A l’étranger, les chiffres dévoilent une réalité glaçante : le nombre d’euthanasies et de suicides assistés va croissant et ce sont les plus pauvres, les plus fragiles et les plus isolés qui y ont majoritairement recours (45% des morts par suicide assisté en Oregon se disaient être « un poids »).
En réalité, une fois le droit instauré, même initialement circonscrit, il s’élargit progressivement eu égard à la force des principes d’égalité et de liberté individuelle : « faudra-t-il discriminer les patients, en catégorisant ceux qui entreraient dans le cadre légal d’une demande d’euthanasie et ceux qui ne rempliraient pas les conditions ? »(Avis éthique interprofessionnel, SFAP, 16 février 2023).

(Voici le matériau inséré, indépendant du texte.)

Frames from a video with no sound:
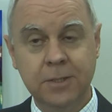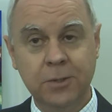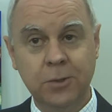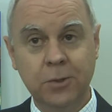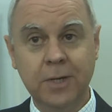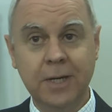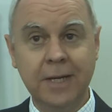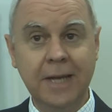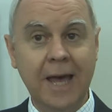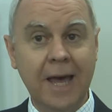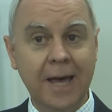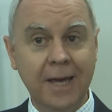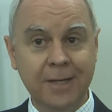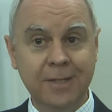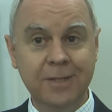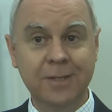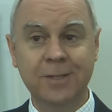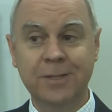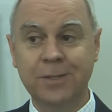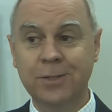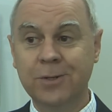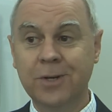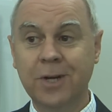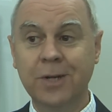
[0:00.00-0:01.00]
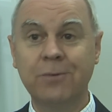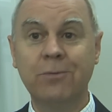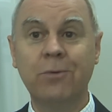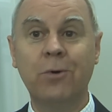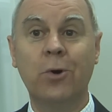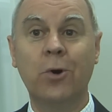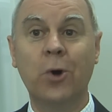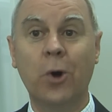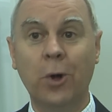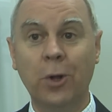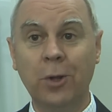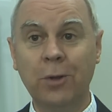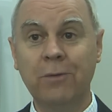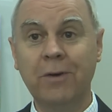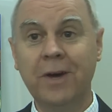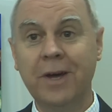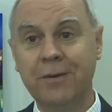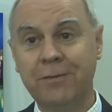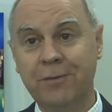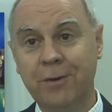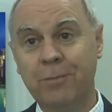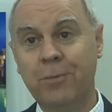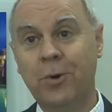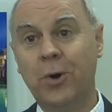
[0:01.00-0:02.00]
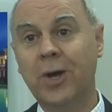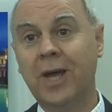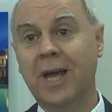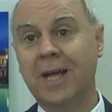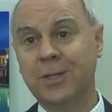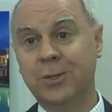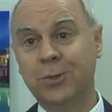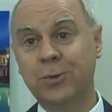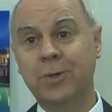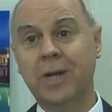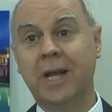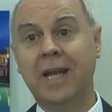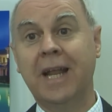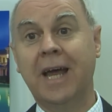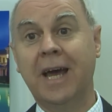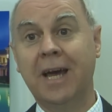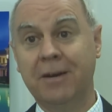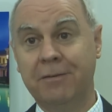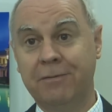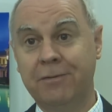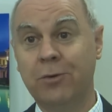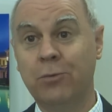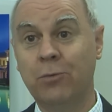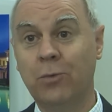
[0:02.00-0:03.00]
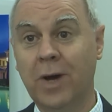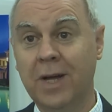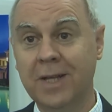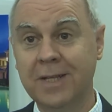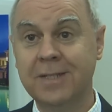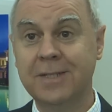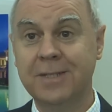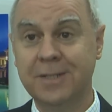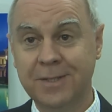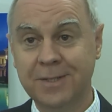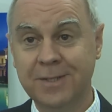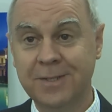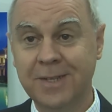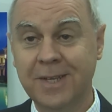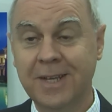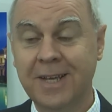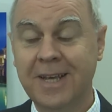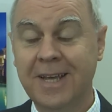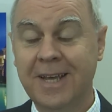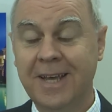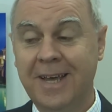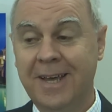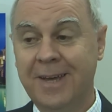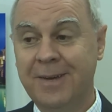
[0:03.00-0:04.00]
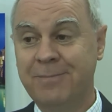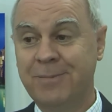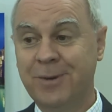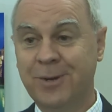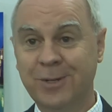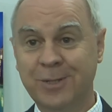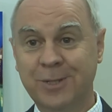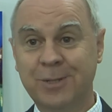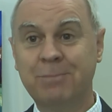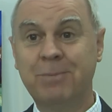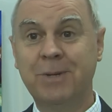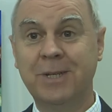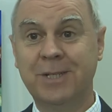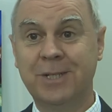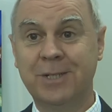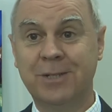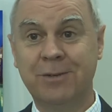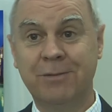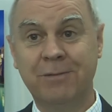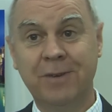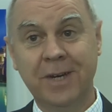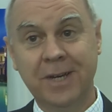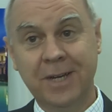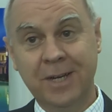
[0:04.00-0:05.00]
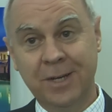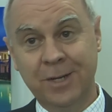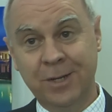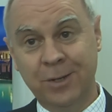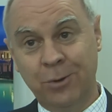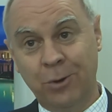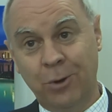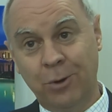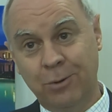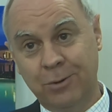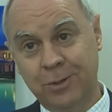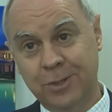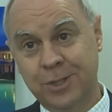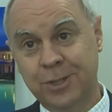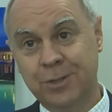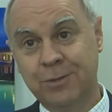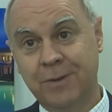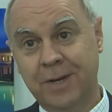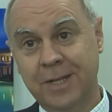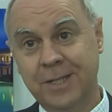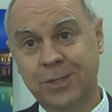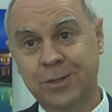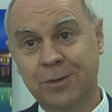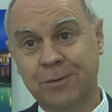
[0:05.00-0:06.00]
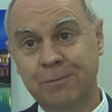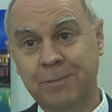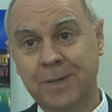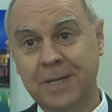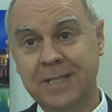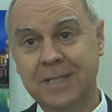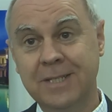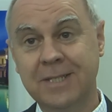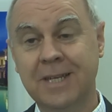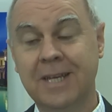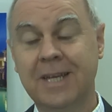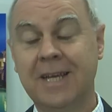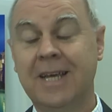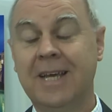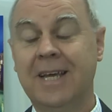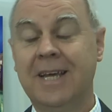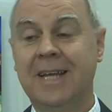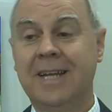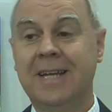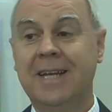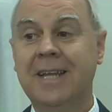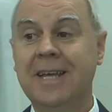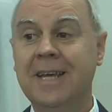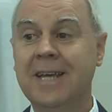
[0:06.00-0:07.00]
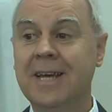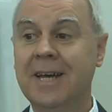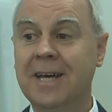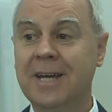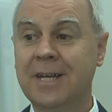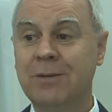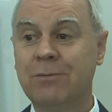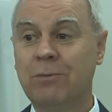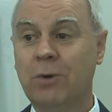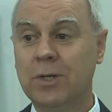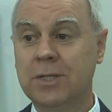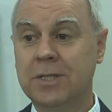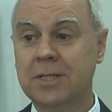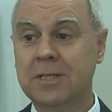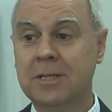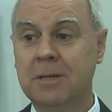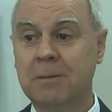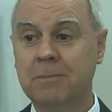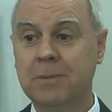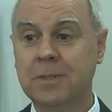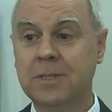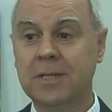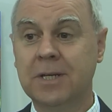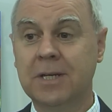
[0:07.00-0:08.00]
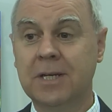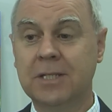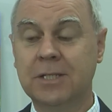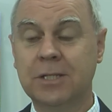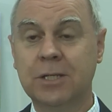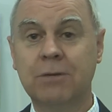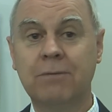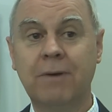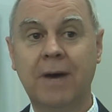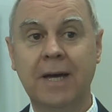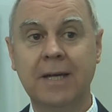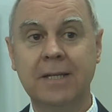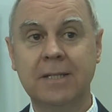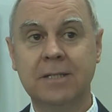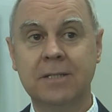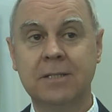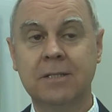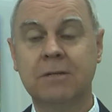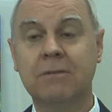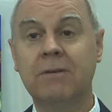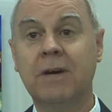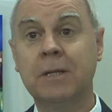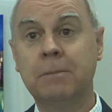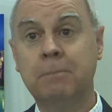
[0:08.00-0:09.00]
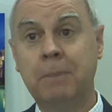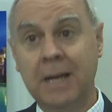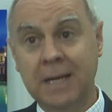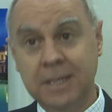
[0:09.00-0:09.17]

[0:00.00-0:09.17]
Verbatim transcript: You can either you can walk all the way from Hoi An to Da Nang if you want, uh, because the beach is a very long stretch of beach the, uh, the water temperature is quite quite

« L’ultime recours » est une illusion. Lever l’interdit de tuer, c’est renverser notre socle commun de valeurs. Ce texte est une loi d’autodétermination : il ne se limite pas à répondre à ceux qui vont mourir dans les prochains jours, mais à ceux qui veulent mourir, sans pronostic engagé à court terme.
Où seront la liberté, l’égalité et la fraternité quand certains malades n’auront le choix qu’entre la souffrance et la mort ? Quand on les classera selon l’utilité présumée de leur vie ? Quand la société ne sera plus obligée par la promesse de non-abandon ?
Le risque est grand que le texte sur les soins palliatifs soit en-deçà des besoins réels quand celui sur l’euthanasie et le suicide assisté serait très au-delà de la promesse initiale.